### SOURCE DATA
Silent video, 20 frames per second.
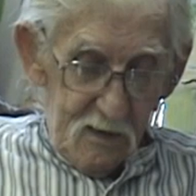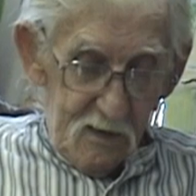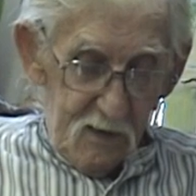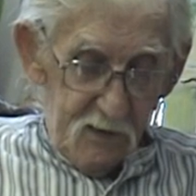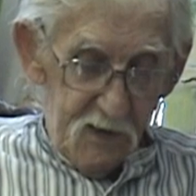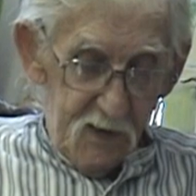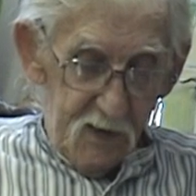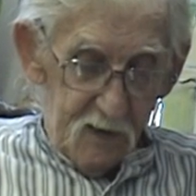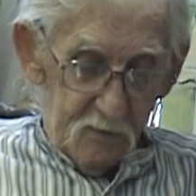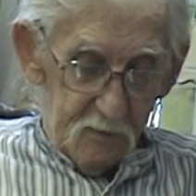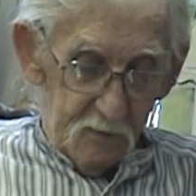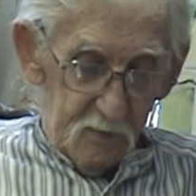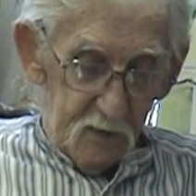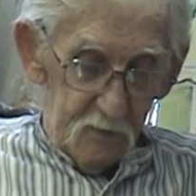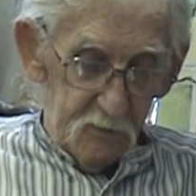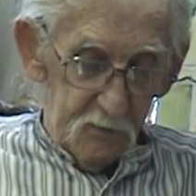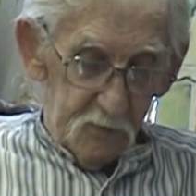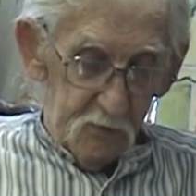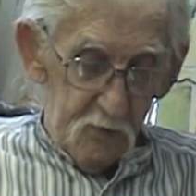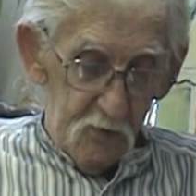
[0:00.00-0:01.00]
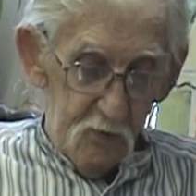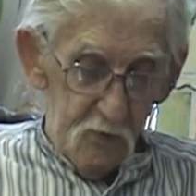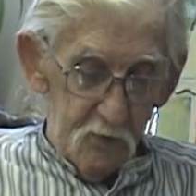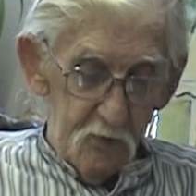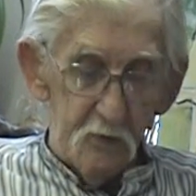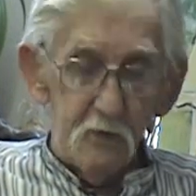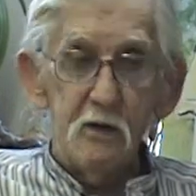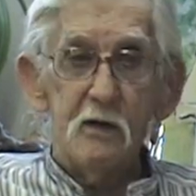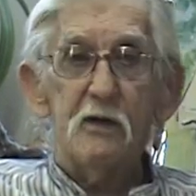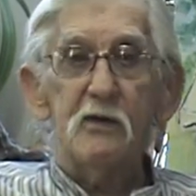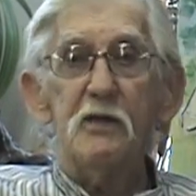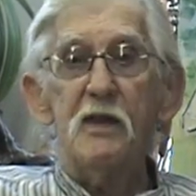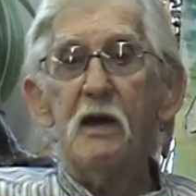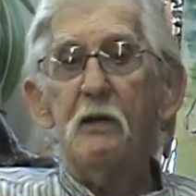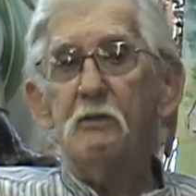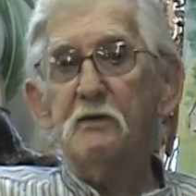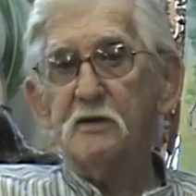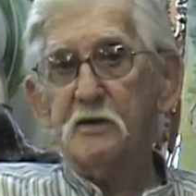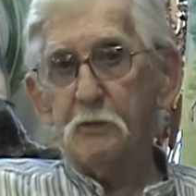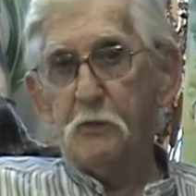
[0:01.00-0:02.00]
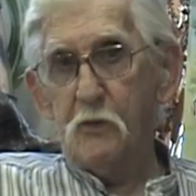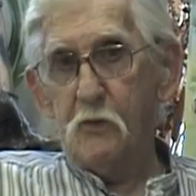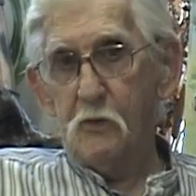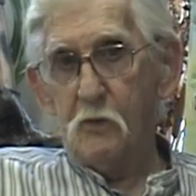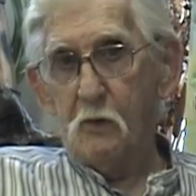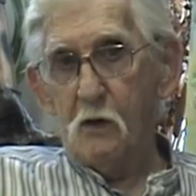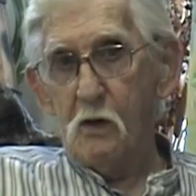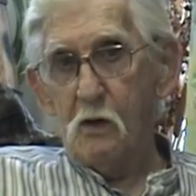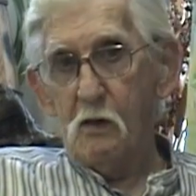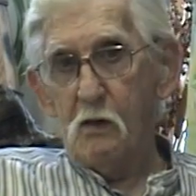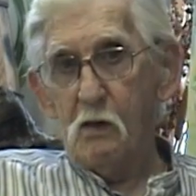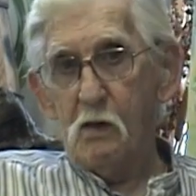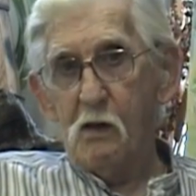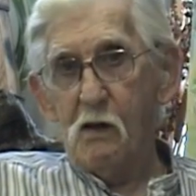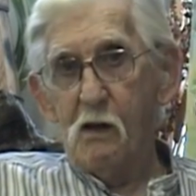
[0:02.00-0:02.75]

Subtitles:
And then on the corner, that was a pool hall.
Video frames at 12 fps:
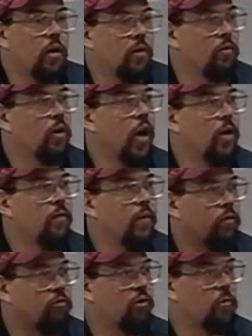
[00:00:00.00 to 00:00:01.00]
another kind of
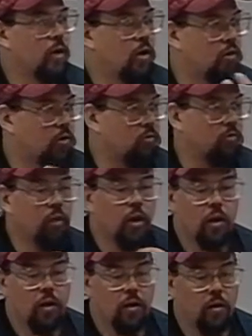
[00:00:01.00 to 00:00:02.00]
energy we can use
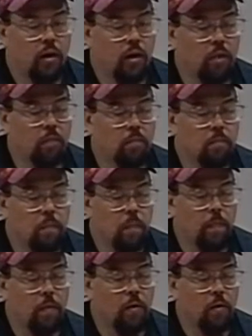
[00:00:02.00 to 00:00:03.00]
um,
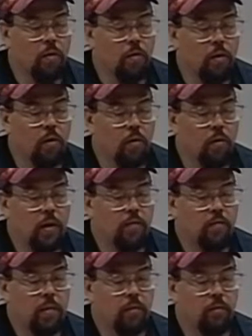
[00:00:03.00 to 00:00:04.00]
they're, they're
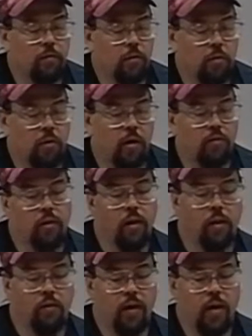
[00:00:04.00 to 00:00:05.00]
even better than photons in a
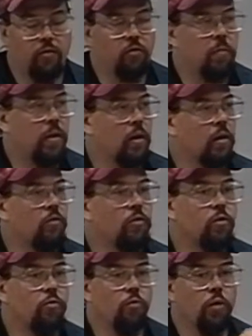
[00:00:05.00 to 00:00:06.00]
lot of cases
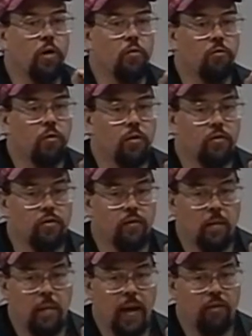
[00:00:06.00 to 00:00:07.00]
because neutrinos, since
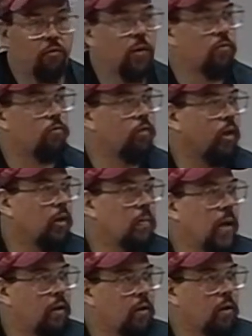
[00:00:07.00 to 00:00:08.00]
they pass right through solid
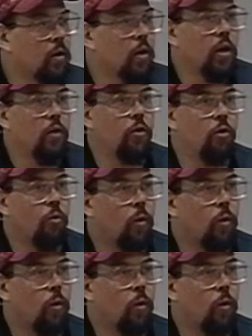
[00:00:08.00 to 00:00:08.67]
matter, they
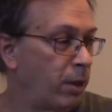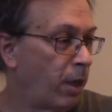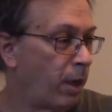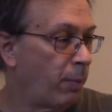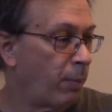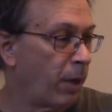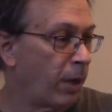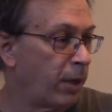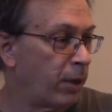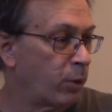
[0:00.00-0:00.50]
I
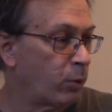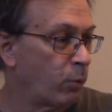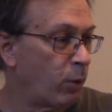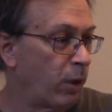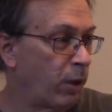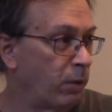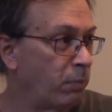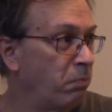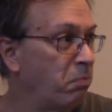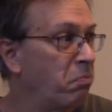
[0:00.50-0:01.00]
might as
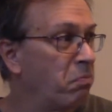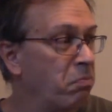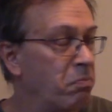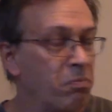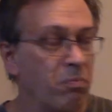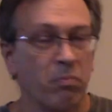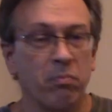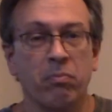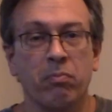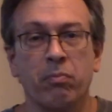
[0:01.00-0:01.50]
well
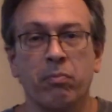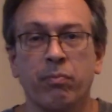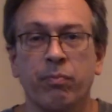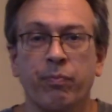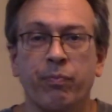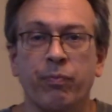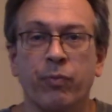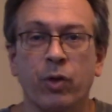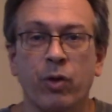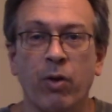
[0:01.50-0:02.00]

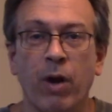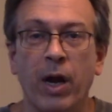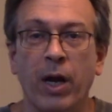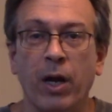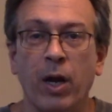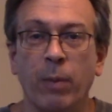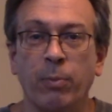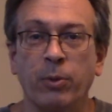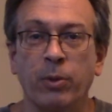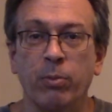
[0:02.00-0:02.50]
crank
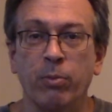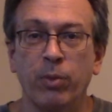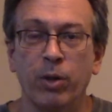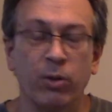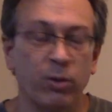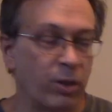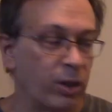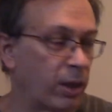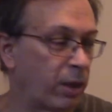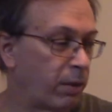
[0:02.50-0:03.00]
up some
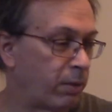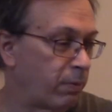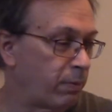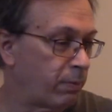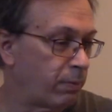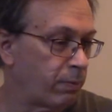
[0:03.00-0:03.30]
music.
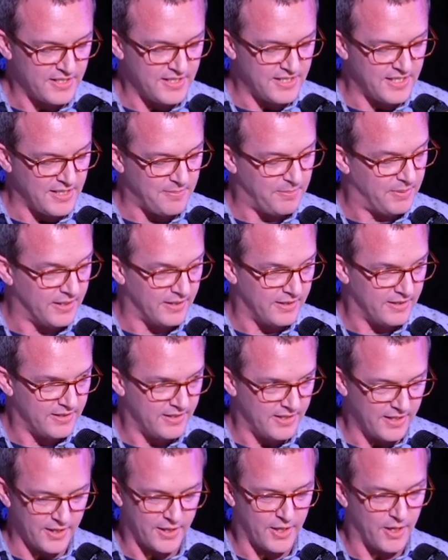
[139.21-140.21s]
deeper
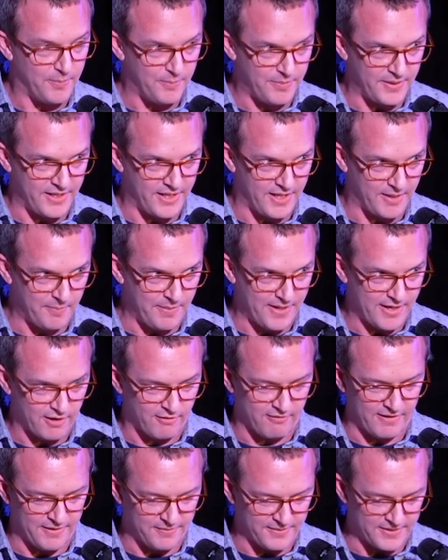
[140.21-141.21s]
accompanying
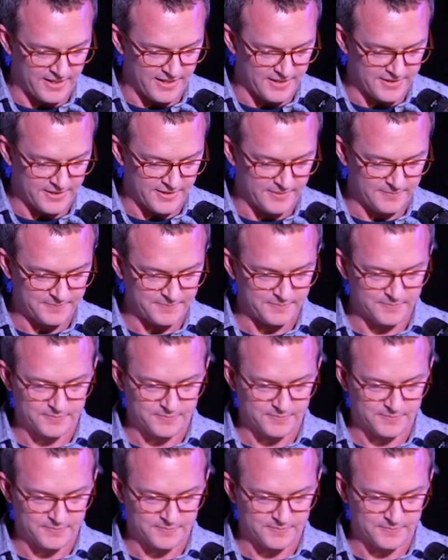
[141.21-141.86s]
background data.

### HOW TO COMPLETE THIS TASK
Rewrite the data above exactly as given, but omit the images.

### PROBLEM SOLUTION
Silent video, 20 frames per second.
[0:00.00-0:01.00]
[0:01.00-0:02.00]
[0:02.00-0:02.75]

Subtitles:
And then on the corner, that was a pool hall.
Video frames at 12 fps:
[00:00:00.00 to 00:00:01.00]
another kind of
[00:00:01.00 to 00:00:02.00]
energy we can use
[00:00:02.00 to 00:00:03.00]
um,
[00:00:03.00 to 00:00:04.00]
they're, they're
[00:00:04.00 to 00:00:05.00]
even better than photons in a
[00:00:05.00 to 00:00:06.00]
lot of cases
[00:00:06.00 to 00:00:07.00]
because neutrinos, since
[00:00:07.00 to 00:00:08.00]
they pass right through solid
[00:00:08.00 to 00:00:08.67]
matter, they
[0:00.00-0:00.50]
I
[0:00.50-0:01.00]
might as
[0:01.00-0:01.50]
well
[0:01.50-0:02.00]

[0:02.00-0:02.50]
crank
[0:02.50-0:03.00]
up some
[0:03.00-0:03.30]
music.
[139.21-140.21s]
deeper
[140.21-141.21s]
accompanying
[141.21-141.86s]
background data.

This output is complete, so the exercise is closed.